Mais ce confort apparent a un coût : chaque transaction locale génère des commissions internationales estimées à plusieurs dizaines de millions de dinars par an, une fuite de devises que le pays pourrait limiter.
Les conséquences économiques et technologiques du statu quo
La dépendance aux réseaux étrangers pose plusieurs risques majeurs :
- Sortie de devises : À chaque paiement par carte Visa ou Mastercard, une commission quitte le pays, impactant la balance des paiements.
- Coûts plus élevés pour les consommateurs : Les frais liés aux transactions, notamment les retraits, sont souvent plus élevés qu’ils ne le seraient avec un système domestique.
- Fragilité du système : En cas de suspension ou de problème technique chez Visa/Mastercard, le système de paiement tunisien se retrouve vulnérable.
- Frein à l’innovation locale : Les startups fintech tunisiennes rencontrent des difficultés à s’intégrer dans ces réseaux fermés, limitant le développement de solutions adaptées au marché tunisien.
- Perte de souveraineté numérique : La Tunisie ne maîtrise pas les règles, normes et évolutions de ses propres systèmes de paiement.
Quelle responsabilité pour les autorités et les banques ?
La Banque Centrale de Tunisie, en tant que régulateur du système de paiement, joue un rôle clé. Pourtant, aucune stratégie claire ne semble émerger à ce jour pour encourager la création d’un système national.
Du côté des banques, la recherche de rentabilité et la volonté de minimiser les risques freinent toute initiative. Elles continuent majoritairement de signer des partenariats avec Visa et Mastercard, préférant la sécurité d’une solution externalisée.
Enfin, le ministère des Finances reste discret sur le sujet, sans mesures d’incitation fiscale ou réglementaire visant à soutenir un projet souverain.

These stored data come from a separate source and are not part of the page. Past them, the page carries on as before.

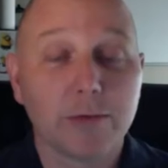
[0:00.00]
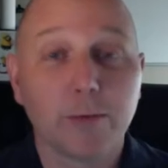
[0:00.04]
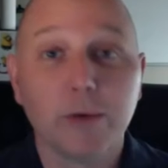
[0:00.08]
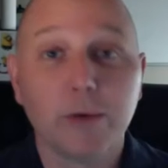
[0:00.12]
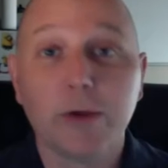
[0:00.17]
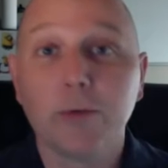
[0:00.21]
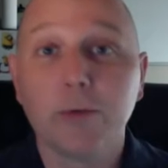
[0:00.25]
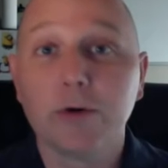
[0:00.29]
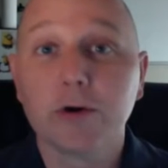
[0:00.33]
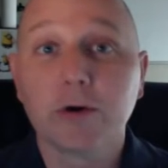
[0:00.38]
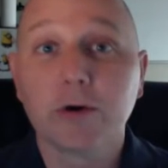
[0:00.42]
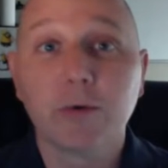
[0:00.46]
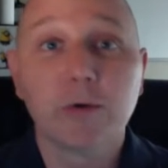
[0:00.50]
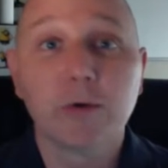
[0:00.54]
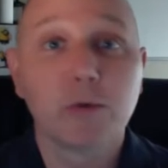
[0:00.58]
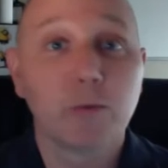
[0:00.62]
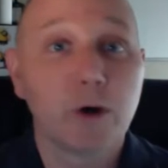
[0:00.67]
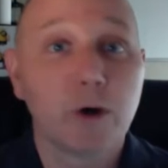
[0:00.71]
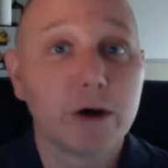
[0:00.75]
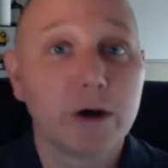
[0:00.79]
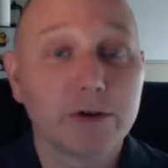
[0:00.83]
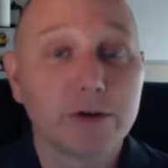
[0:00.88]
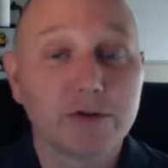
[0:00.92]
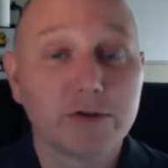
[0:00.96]
We work with
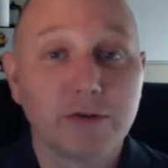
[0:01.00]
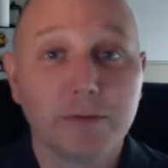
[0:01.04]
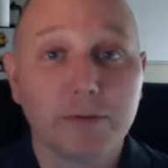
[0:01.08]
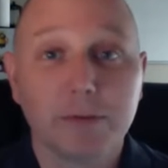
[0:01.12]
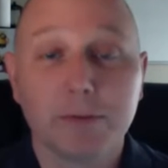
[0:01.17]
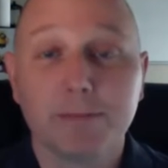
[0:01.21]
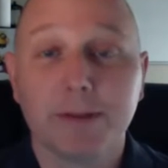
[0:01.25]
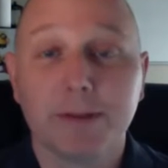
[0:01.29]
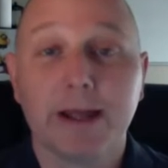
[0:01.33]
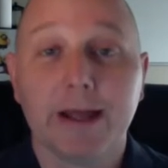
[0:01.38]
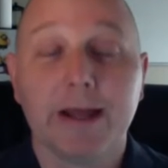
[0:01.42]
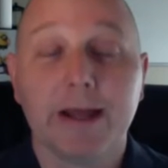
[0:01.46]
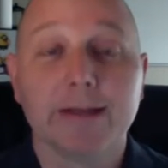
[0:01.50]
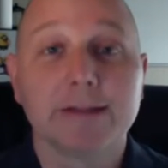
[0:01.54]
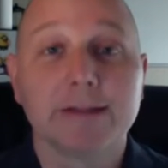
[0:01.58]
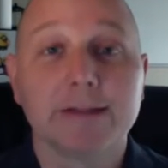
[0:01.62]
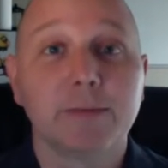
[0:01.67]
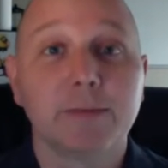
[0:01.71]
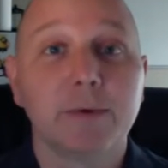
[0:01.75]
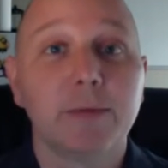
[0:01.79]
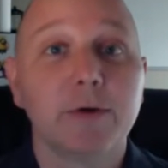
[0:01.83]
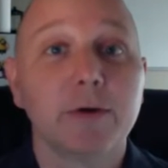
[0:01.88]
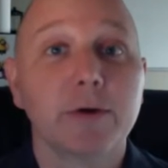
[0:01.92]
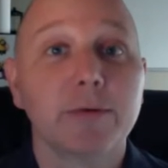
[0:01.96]
water treatment plants,
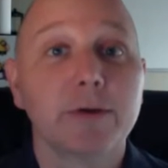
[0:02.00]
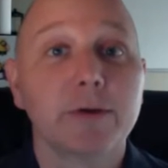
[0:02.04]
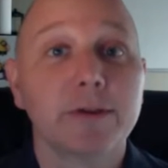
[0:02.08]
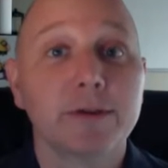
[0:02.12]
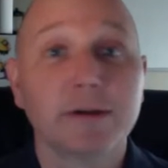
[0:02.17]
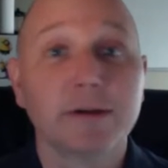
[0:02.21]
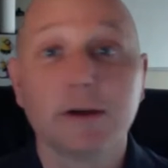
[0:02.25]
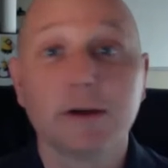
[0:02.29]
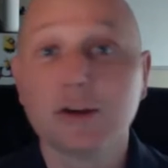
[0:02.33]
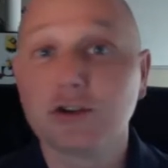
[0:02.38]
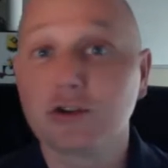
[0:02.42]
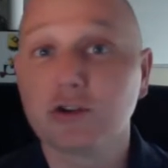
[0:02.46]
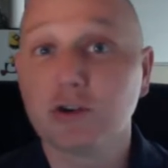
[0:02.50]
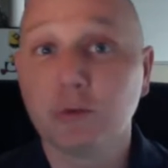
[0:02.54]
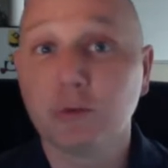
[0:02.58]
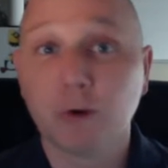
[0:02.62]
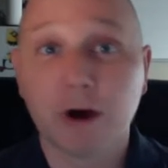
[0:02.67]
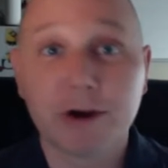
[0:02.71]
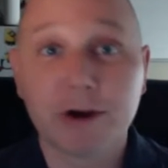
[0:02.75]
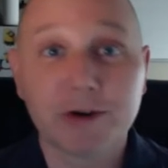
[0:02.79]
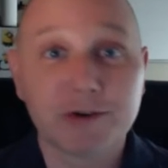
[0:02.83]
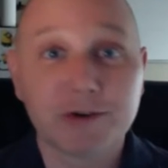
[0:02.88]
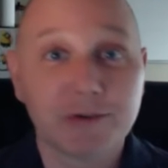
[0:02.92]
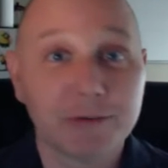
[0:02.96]
we work with industrial
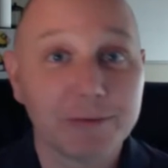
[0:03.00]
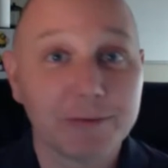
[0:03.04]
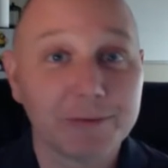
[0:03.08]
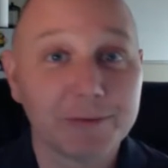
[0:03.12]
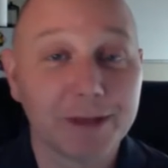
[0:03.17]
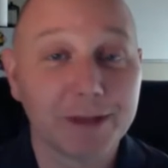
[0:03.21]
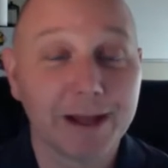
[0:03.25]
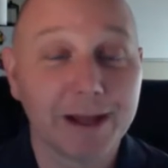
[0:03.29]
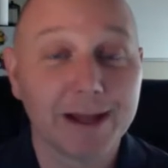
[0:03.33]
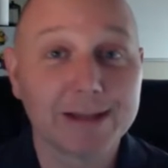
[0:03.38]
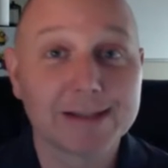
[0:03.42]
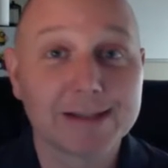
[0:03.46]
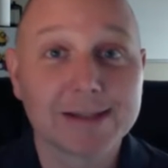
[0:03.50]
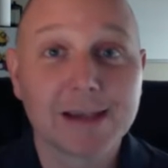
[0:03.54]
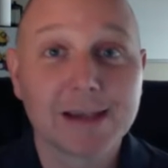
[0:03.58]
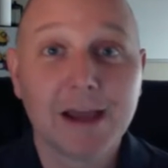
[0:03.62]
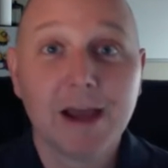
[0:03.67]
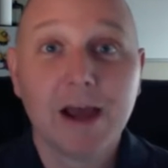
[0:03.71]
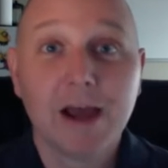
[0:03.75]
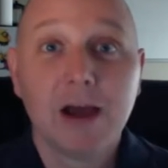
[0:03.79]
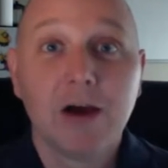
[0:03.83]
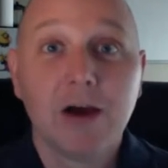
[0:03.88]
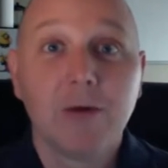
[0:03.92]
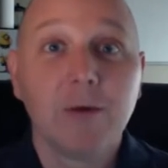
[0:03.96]
water treatment plants,
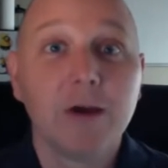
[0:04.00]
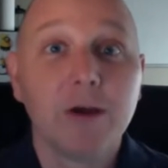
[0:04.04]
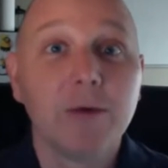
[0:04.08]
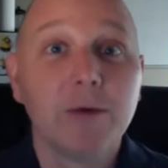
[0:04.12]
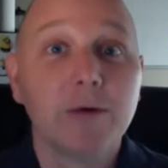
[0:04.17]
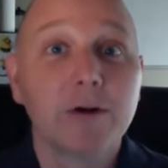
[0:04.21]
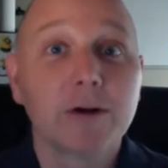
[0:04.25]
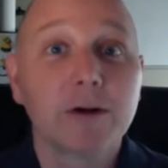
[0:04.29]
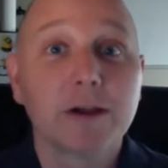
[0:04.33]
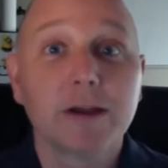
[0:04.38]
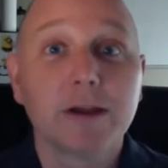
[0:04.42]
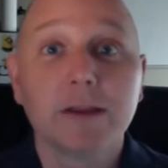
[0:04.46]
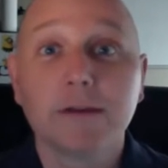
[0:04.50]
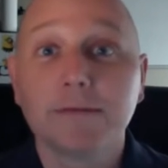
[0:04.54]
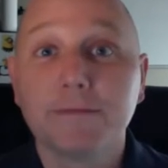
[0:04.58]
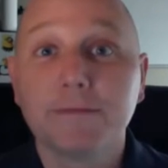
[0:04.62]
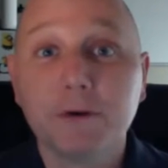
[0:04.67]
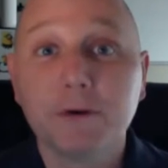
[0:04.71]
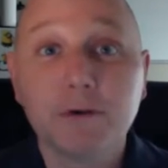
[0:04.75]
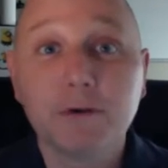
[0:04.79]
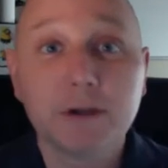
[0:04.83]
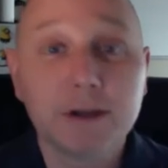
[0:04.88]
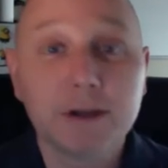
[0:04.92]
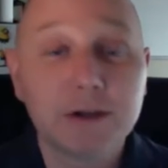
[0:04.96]
we work in the
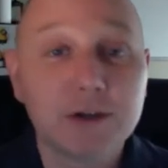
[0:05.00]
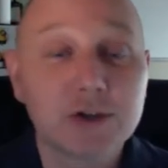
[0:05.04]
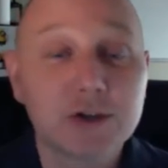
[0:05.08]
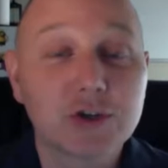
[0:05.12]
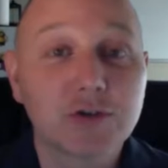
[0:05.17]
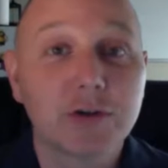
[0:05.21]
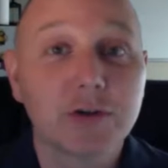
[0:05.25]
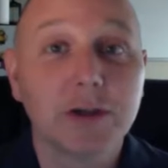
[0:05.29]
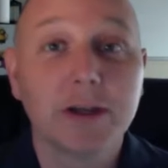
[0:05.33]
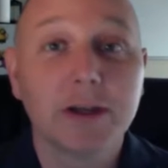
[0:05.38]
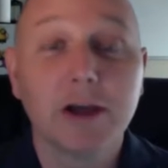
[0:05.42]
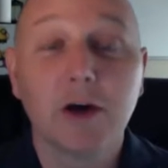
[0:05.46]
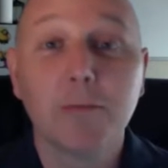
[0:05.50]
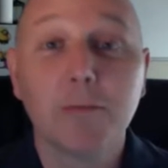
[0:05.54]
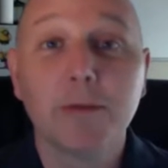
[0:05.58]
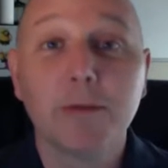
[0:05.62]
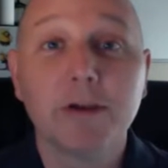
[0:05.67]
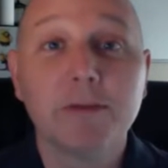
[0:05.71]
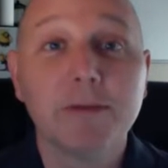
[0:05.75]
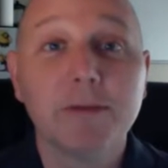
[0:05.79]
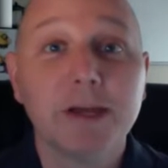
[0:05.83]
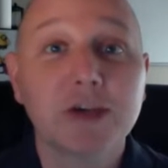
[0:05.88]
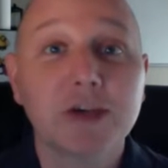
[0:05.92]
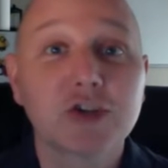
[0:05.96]
food industry and helping
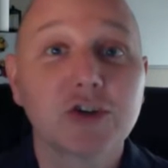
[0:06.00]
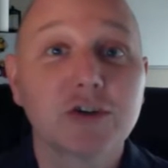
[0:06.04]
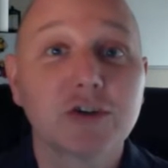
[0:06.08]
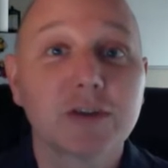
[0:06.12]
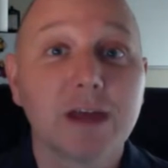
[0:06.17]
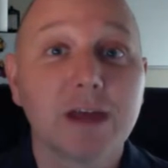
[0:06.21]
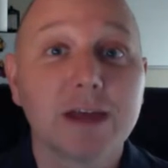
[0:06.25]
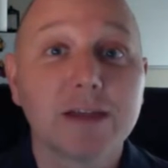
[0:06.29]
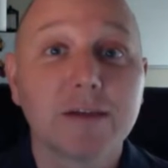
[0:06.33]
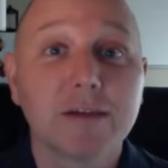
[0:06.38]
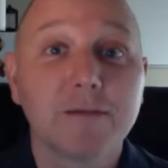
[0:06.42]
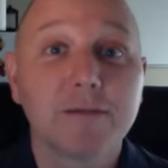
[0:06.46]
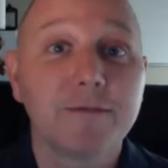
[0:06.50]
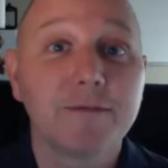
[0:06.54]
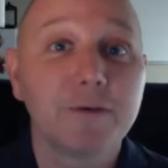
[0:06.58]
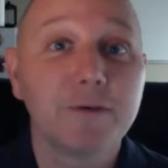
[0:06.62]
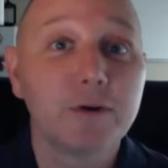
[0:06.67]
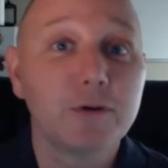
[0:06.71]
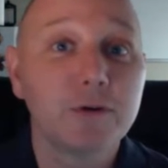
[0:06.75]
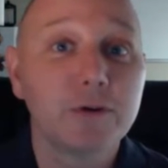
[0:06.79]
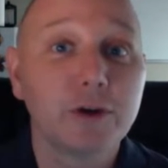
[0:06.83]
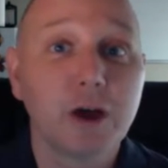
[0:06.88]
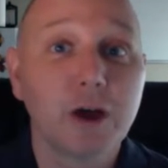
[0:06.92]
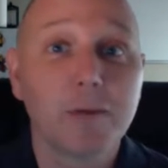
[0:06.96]
to make sure that the
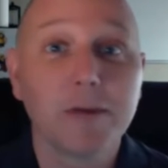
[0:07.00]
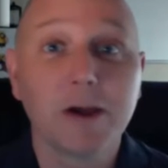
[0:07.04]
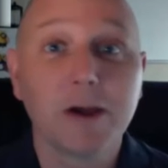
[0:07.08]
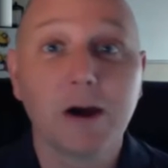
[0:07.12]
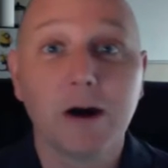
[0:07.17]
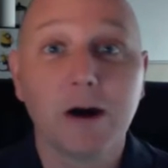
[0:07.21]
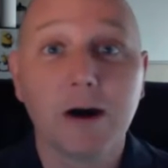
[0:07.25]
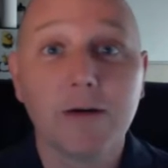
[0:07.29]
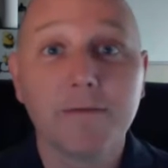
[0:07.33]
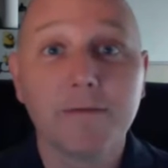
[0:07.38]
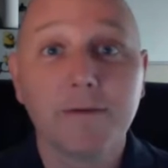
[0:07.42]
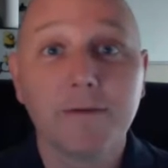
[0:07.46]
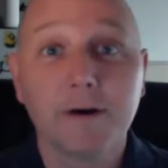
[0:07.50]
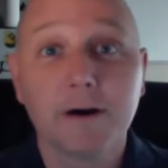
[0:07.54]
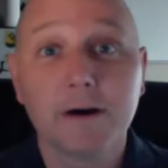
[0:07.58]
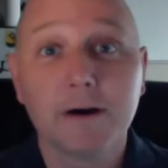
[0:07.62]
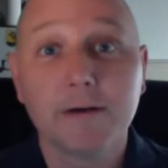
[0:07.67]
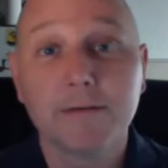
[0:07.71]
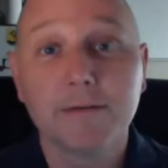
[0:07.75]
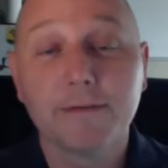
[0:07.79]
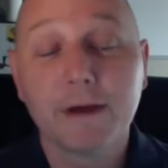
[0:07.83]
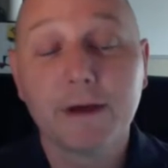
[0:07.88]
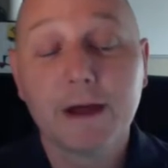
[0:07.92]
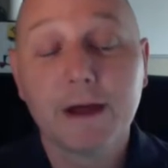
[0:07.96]
food coming off
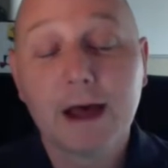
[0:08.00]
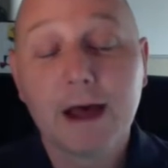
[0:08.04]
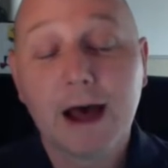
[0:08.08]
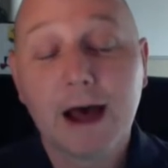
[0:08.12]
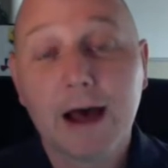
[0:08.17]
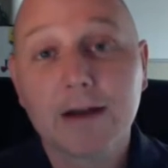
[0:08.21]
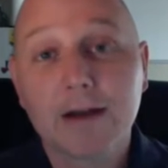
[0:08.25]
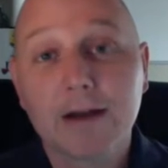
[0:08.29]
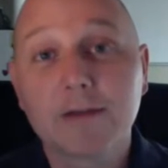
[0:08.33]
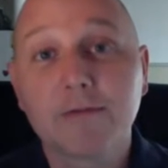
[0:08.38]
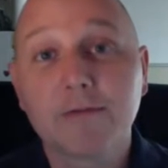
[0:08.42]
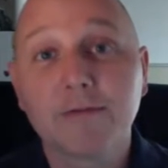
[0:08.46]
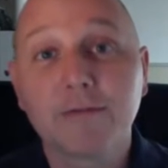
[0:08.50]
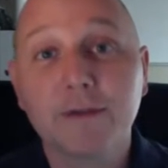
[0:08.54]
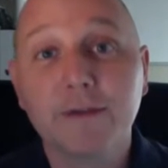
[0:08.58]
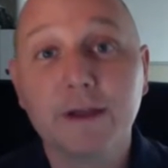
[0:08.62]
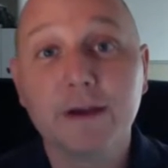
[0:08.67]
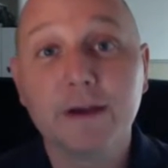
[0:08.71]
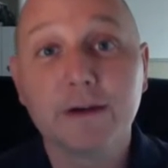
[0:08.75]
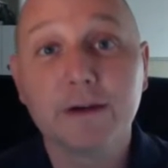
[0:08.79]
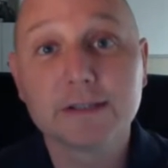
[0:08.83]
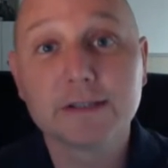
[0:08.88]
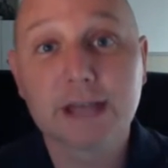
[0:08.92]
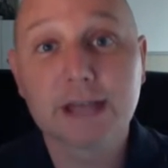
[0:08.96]
of out of the
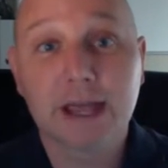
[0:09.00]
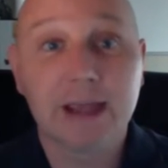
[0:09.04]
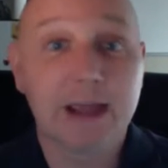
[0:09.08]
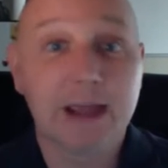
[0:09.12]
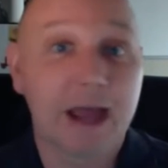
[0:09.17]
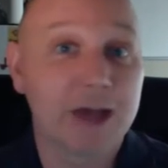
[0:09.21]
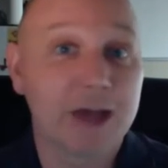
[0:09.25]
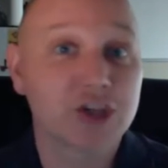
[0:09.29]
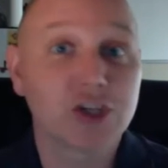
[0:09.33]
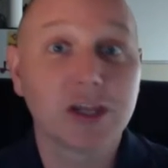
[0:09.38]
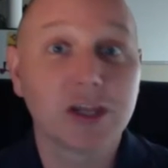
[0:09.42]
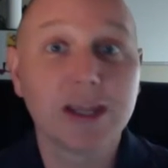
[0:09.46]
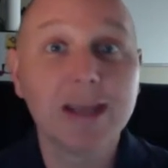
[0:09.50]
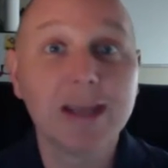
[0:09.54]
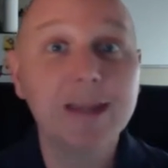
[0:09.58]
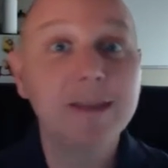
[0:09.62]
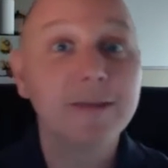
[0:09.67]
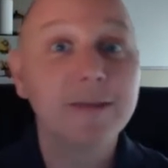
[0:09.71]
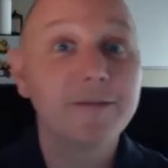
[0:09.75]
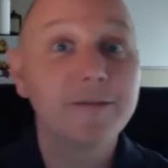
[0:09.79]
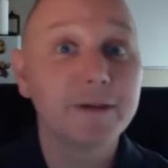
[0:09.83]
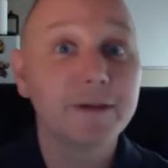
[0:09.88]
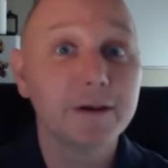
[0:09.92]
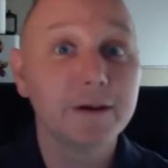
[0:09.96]
fields, eh, actually in
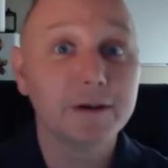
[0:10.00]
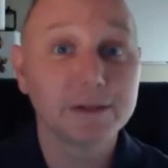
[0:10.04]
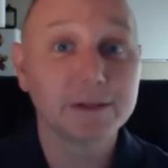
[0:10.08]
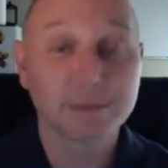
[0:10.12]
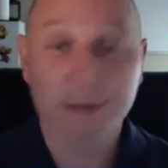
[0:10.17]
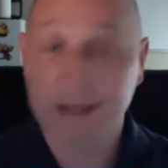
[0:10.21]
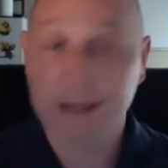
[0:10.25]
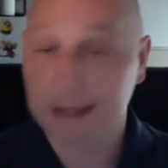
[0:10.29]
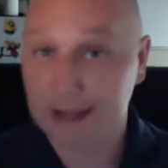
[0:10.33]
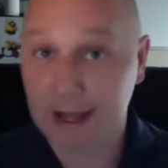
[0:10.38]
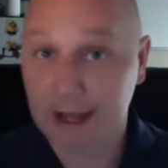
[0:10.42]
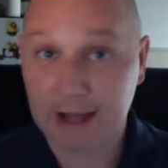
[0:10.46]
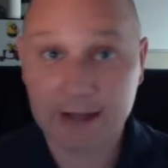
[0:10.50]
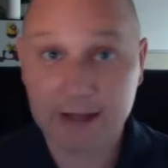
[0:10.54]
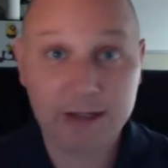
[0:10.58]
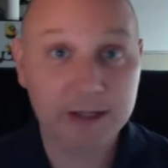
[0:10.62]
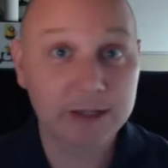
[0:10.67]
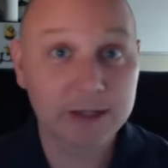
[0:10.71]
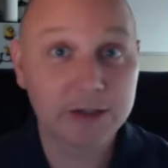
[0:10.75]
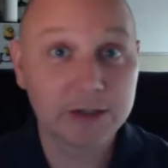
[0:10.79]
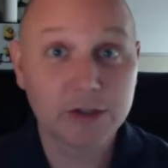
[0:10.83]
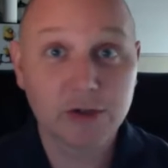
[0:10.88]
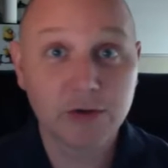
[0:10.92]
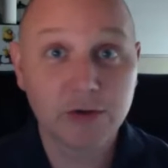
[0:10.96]
the fields, we can add it
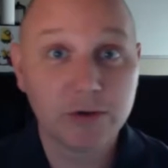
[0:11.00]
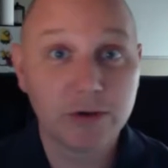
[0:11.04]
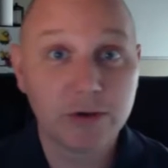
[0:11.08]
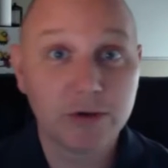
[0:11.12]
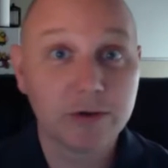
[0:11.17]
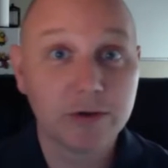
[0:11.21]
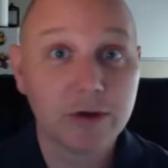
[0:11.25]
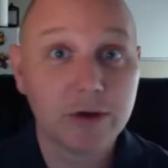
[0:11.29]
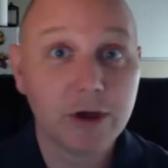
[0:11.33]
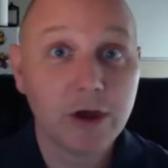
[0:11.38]
into the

Des solutions à portée de main pour une Tunisie souveraine
L’heure est à l’action. Plusieurs pistes concrètes pourraient être mises en œuvre rapidement :
- Lancer « TNPay », une carte nationale, sécurisée, conçue pour les opérations domestiques, compatible avec les standards internationaux pour garantir l’interopérabilité.
- Créer un réseau domestique de compensation, permettant aux banques tunisiennes d’échanger directement les paiements sans passer par les circuits internationaux.
- Mettre en place un incubateur public-privé fintech, dédié au développement de solutions de paiement innovantes adaptées au contexte tunisien.
- Réviser les règles monétiques de la BCT, notamment en fixant des plafonds de commissions et en favorisant les alternatives locales.